By Hannah Thomas
Writer Hannah stayed in Salcombe with her partner and their two daughters this summer. Here’s her review of all that’s on offer for a perfect family holiday
Salcombe in the South Hams region of Devon is a great place to allow your teens a first taste of freedom.
This pretty seaside town with its smart stores, delis and cafés lies close to the mouth of the Kingsbridge Estuary and has sheltered coves and sandy beaches aplenty. It is a major water sports centre, and whether you fancy sailing, surfing, kayaking, paddle boarding, waterskiing or even a banana boat trip, then Salcombe has it all.
Taster sessions and day or week-long courses are available for the whole family. Salcombe Dingy Sailing is one of a number of companies offering Royal Yachting Association-accredited lessons, while Stand Up Paddle Boarding (SUP) is available at Salcombe’s South Sands Beach with South Sands Sailing.
There’s no shortage of beautiful, unspoilt beaches in the area, starting with the sandy beaches of North Sands and South Sands, which are just a short drive from Salcombe town centre. Both have car parking (South Sands has the larger car park), but for added novelty, catch the half-hourly ferry from Salcombe to North Sands, where a sea tractor will drive into the waves to meet your boat.
A ferry also operates between Salcombe and East Portlemouth (a short hop across the estuary), another lovely beach where an outpost of the Venus Café chain sells a range of treats, from rare roast organic Devon beef sandwiches to home-made scones, jam and clotted cream.
Up the coast towards Dartmouth lies Blackpool Sands, a shingle beach which is privately owned and immaculately kept. West of Salcombe, the beaches at Thurleston and Bantham are also popular, with life guard cover during the holiday season.
It’s worth keeping an eye on the tide times – details are available on the Tide Times website – and in peak season, car parks are generally full by 11.00am.
All that fresh air can only mean one thing – a hearty appetite. Pick up a picnic at the Salcombe Bake House, which has customers queuing throughout the day for its famous pasties, pastries and artisan breads. At night, it transforms into ‘La Creperie de Salcombe’, an enterprising move which adds to Salcombe’s continental feel.
A particular favourite for supper is family-friendly Captain Flint’s on Salcombe’s Fore Street, which during the school holidays opens at 5.30pm. Go a little later to avoid the younger crowd and enjoy crispy, thin crust pizza, alcohol-free cocktails, craft ales, fine wines and delicious desserts.
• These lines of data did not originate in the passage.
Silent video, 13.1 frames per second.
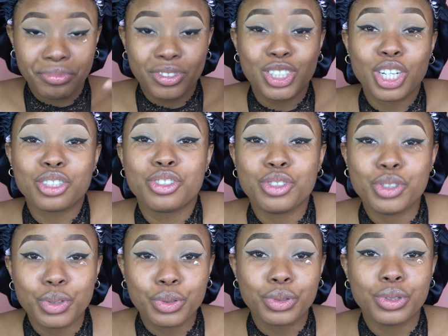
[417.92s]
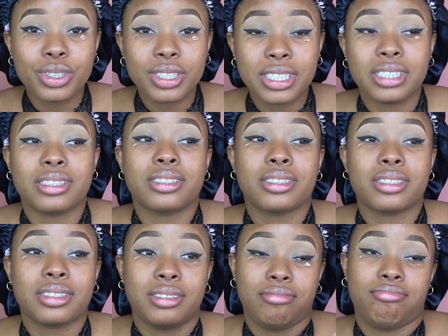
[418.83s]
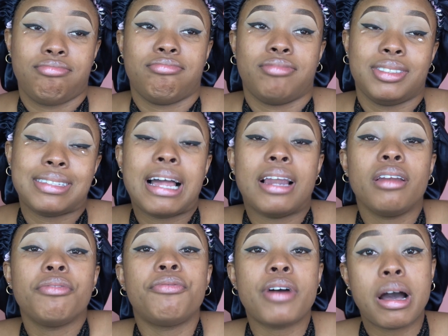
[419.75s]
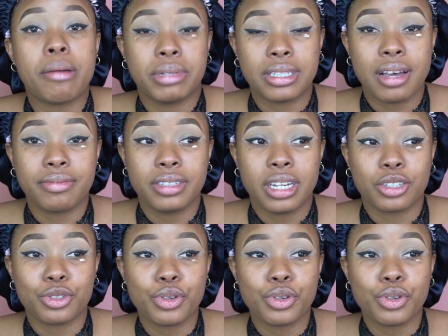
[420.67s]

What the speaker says: Just know is a little farm it have next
Shopping-wise, there are a number of aspirational brands – Jack Wills, which started out in Salcombe, Henry Lloyd and Crew all have stores in town, as well as Joules, Sea Salt, Cath Kidston and a couple of smart shops selling sailing clothing and equipment. On the way out of town towards the short and long-stay car parks, Island Street, with its chandlers and boat yards, is also an interesting place to browse.
Salcombe has the highest property prices in the UK outside central London and holiday accommodation can be pricey too. There are several high-end boutique hotels, such as South Sands Hotel and the new Salcombe Harbour Hotel as well as luxury self-catering houses and apartments. There are cheaper options, though, especially if you’re happy to stay a mile or two outside town in surrounding villages and towns such as Marlborough and Kingsbridge. Coast and Country Cottages is one company offering self-catering accommodation in the area (we stayed in a lovely two-bedroomed cottage in Marlborough with this company) while details of camping and caravanning sites and B&Bs are available on the Salcombe Information Centre website.
While we’d all keep our fingers crossed for fine weather, an overcast or rainy day won’t get in the way of most water sports. If the weather is truly terrible, then there’s a cinema and leisure centre in Kingsbridge, while Plymouth, a 40-minute drive to the west, has the usual big city attractions of indoor shopping centres and entertainment multiplexes – not forgetting the National Marine Aquarium.